During VMworld San Francisco I had the opportunity as a VMware vExpert to attend a special breakfast that SIOS put on and which my friend David Klee was speaking at. This was a pretty cool session about how SIOS was using data analytics to look at the health of the data center.
You’re probably thinking, VMware already has this, it’s called vRealize Operations… You are correct they do, and what if there was something more powerful than Operations? That would be pretty cool, and that’s what SIOS does with their SIOS IQ product. The product uses deep learning to determine normal for a virtual data center.
On the surface this is a pretty darn cool idea. Your DC takes on many characteristics of an organism, and instead of someone having to intemperate whats wrong. The data center can actually tell you what the problem is and how far the problem spreads. That was my take from the session anyway.
I think that’s pretty darn cool, and that’s enough of the commercial. Lets get to the meat of this post, and if you hadn’t guessed its time for another one of my crazy ideas…
SIOS technology and deep learning is really cool and powerful for a DC admin. Let’s scale this up a notch. When I talked with Sergey A. Razin following the session, I asked him about increasing the power of the solution with GPUs. This creates a very powerful shift in data center management instead of just telling you there is a problem the data center can become predictive and maybe even self healing.
How can this be done? instead of single threaded deep learning where we have to process data in a somewhat sequential set of operations lets use GPUs so we can look at data on a much more massive scale. (See: Getting Started with Deep Learning)
We can take the data from the data center (ultimately more than a human could process) and use a deep learning model to process it. This would allow for a more comprehensive analysis of the data center and what could be done to optimize resources as well as prevent DC failures. For example one of the metrics that could be looked at and evaluated is CPU core speed. A fairly innocuous item to monitor in and of its self. Now what if the management system started noticing that processors in a given host started to get slower, possibly a bad processor. Now lets say that there were minor fluctuations in the processor speed of several CPUs, but they were not significant enough on their own to indicate a problem. A GPU enabled monitoring system, able to look at these variances could come to the conclusion, that there is a cooling/airflow problem and it originates at the server with the server that’s clocking down and spreads out like a bulls-eye. We can then stat to pinpoint problems in the DC and target in on them before they become major catastrophes.

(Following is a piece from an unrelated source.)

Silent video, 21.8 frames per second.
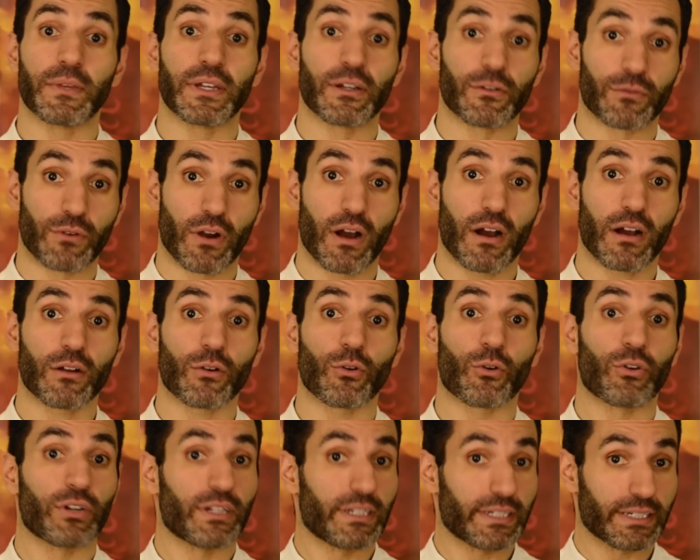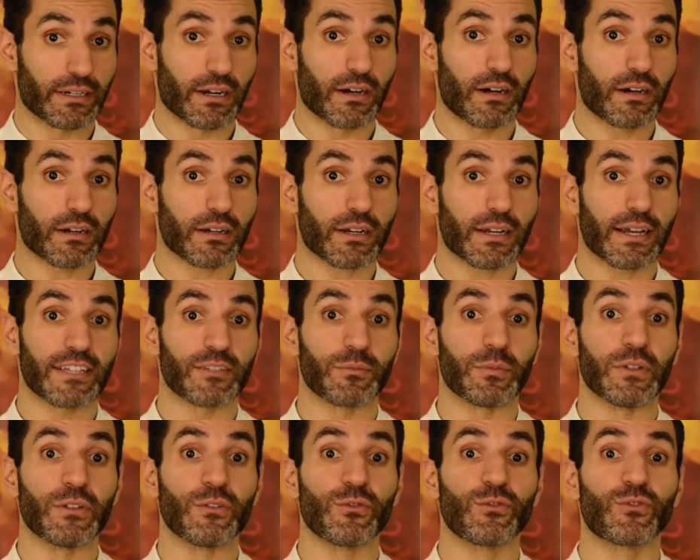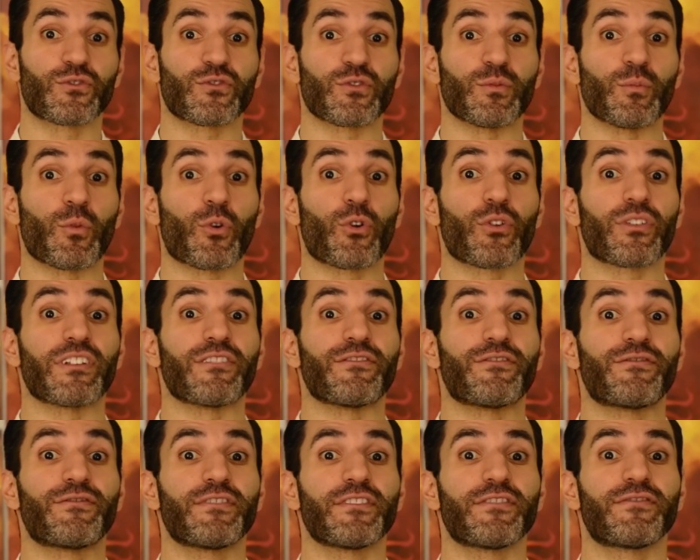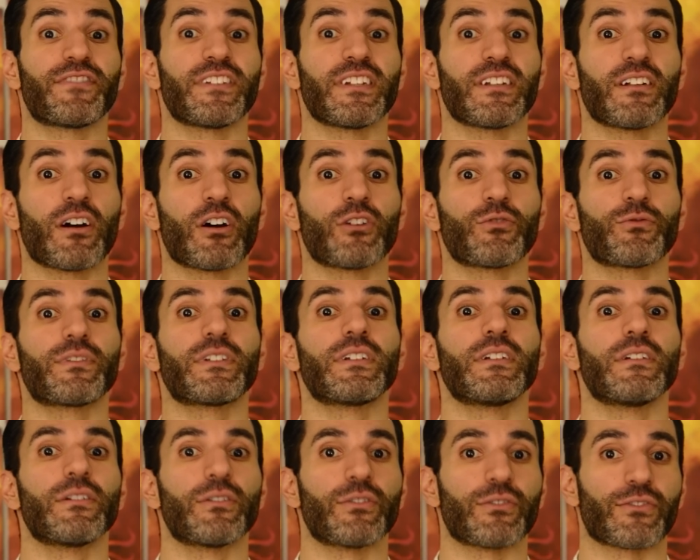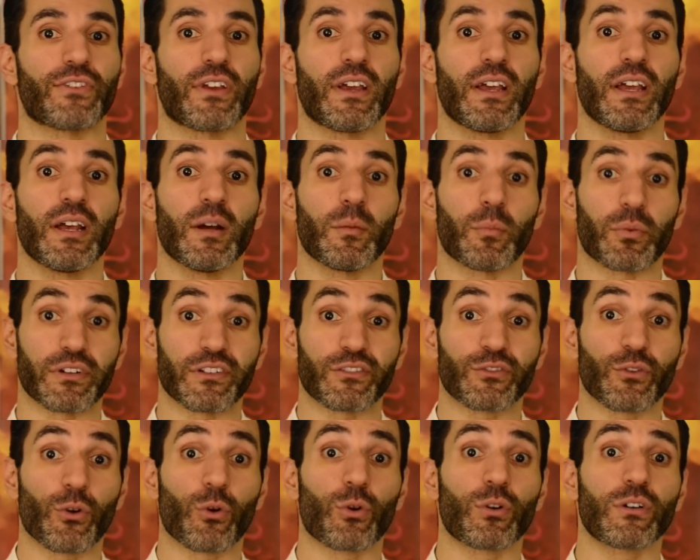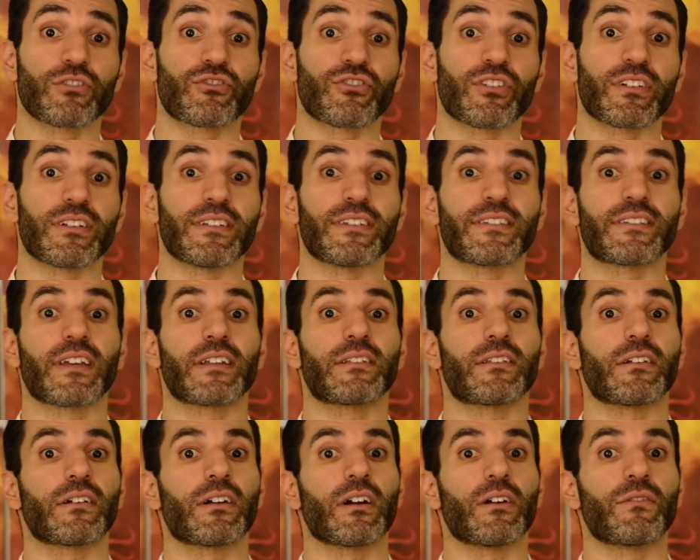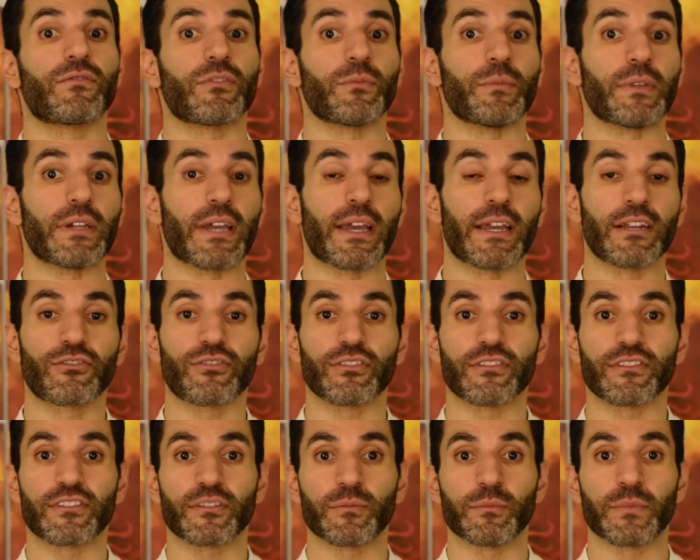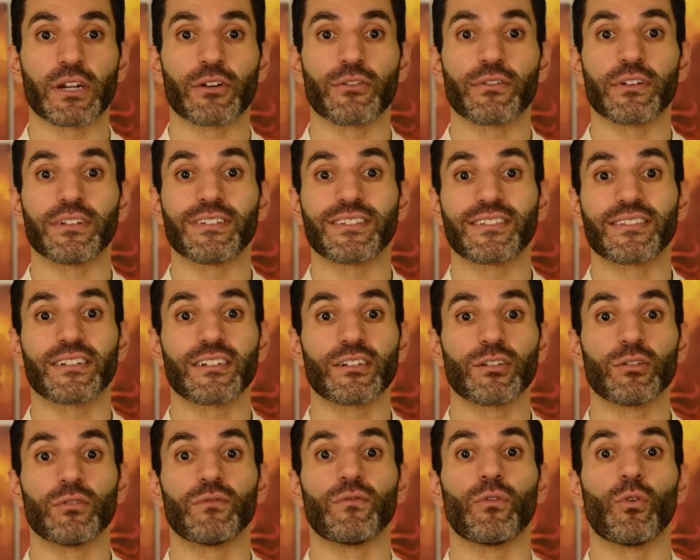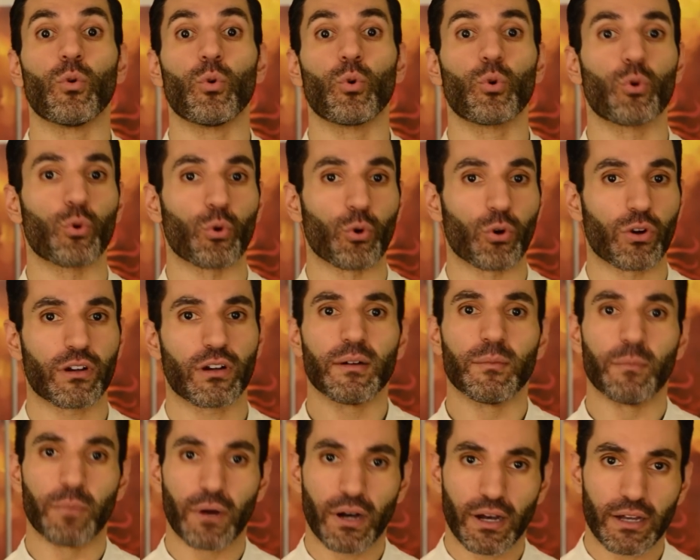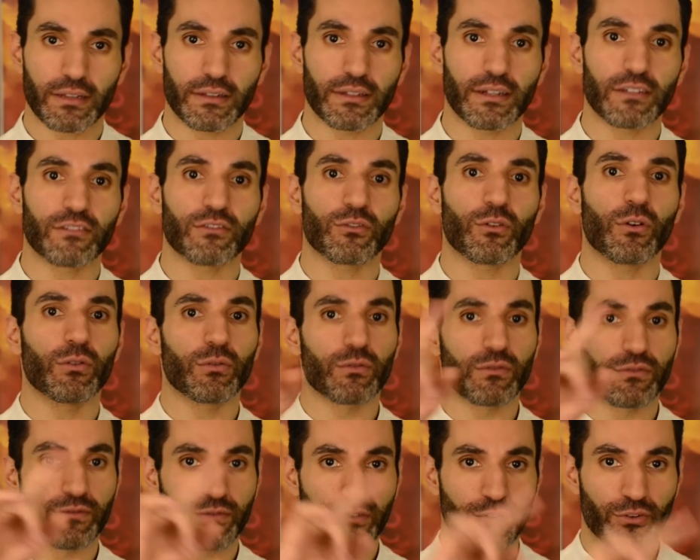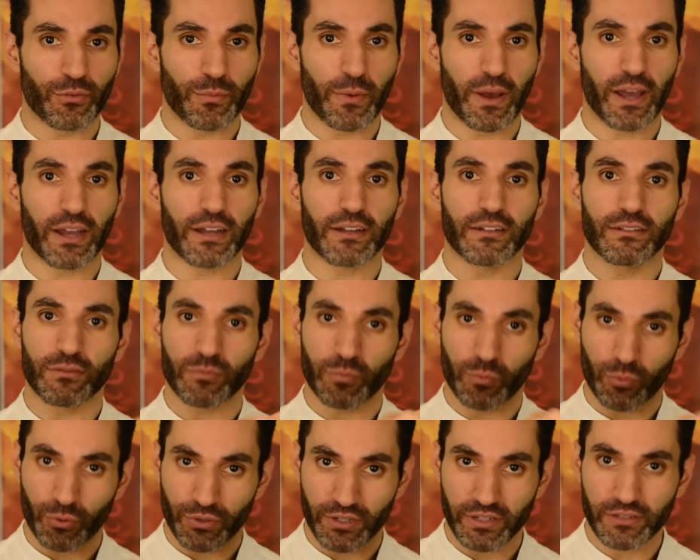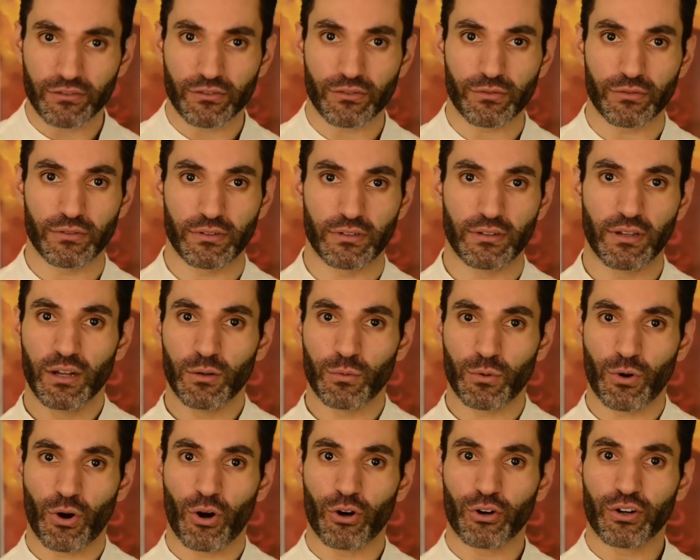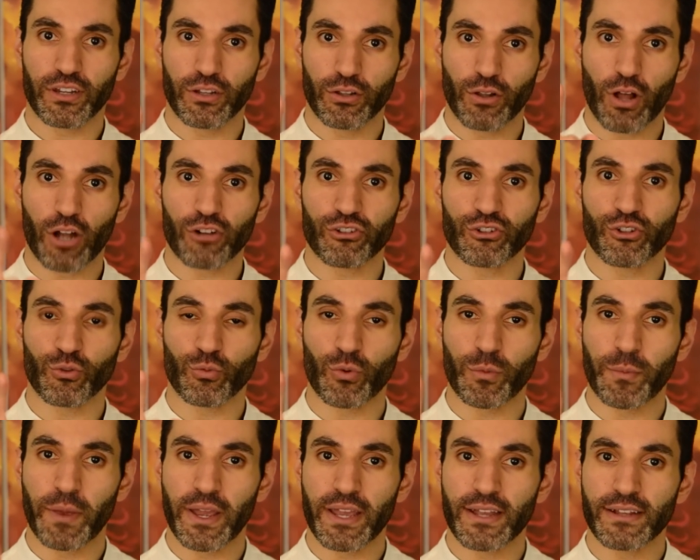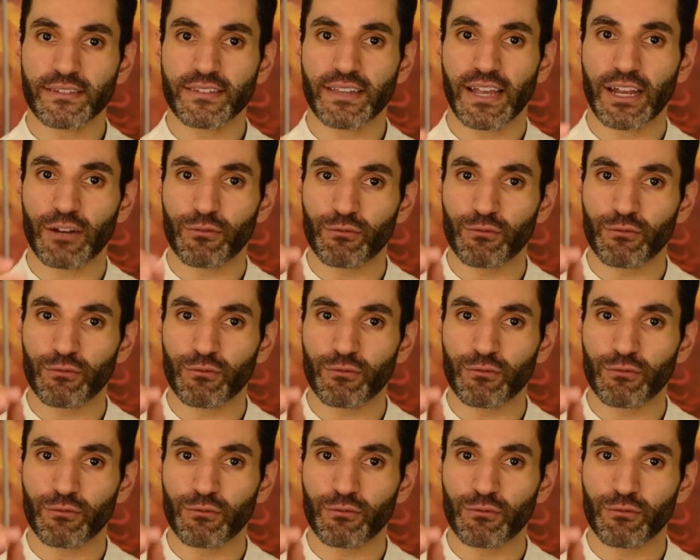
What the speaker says: Iraq or Iraq has been used for more than 1500 years, but its origin is said to come from the ancient Sumerian city of Uruk. But let's go a little further back to prehistory, where archaeological remains have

Imagine having deep learning like this where the DC operations system has visibility into both your application workloads and your user workloads (servers and VDI). The load on a VDI system starts to spike, then RAM utilization flares on a SharePoint server. All the sudden the network motoring (NSX) see’s an increase in outbound traffic to a foreign IP and other systems in the environment are starting to peak. If the deep learning operations system has been built to understand things like this. You would be able to shutdown the networks and control the desktop. This would also provide a forensic starting point to look at what has been impacted in the DC. Imagine what something like this could have done for Sony…
All that said. It’s cool to think about how the data center could be changed by the work SIOS is doing. And even further changed into a self healing data center by expanding that with GPU capabilities to process more data quicker and learn more about the DC. This of course would make it so that IT could spend less time monitoring the data center and more time innovating in the data center. Which means for all the business majors out there, increased productivity, better business agility, and faster time to market. All very compelling reasons for the creation of such technology.
I wish I had the time to build on this and create an architecture for something like this that I could share. Unfortunately I don’t have the time or a $20,000 GPU to build a framework to share with everyone. That’s why I shared it with my friends at SIOS and why I’m sharing it with you now. It’s one of my hair brained ideas that someone may be inspired by and create something cool.
I hope you found this post interesting.
Tony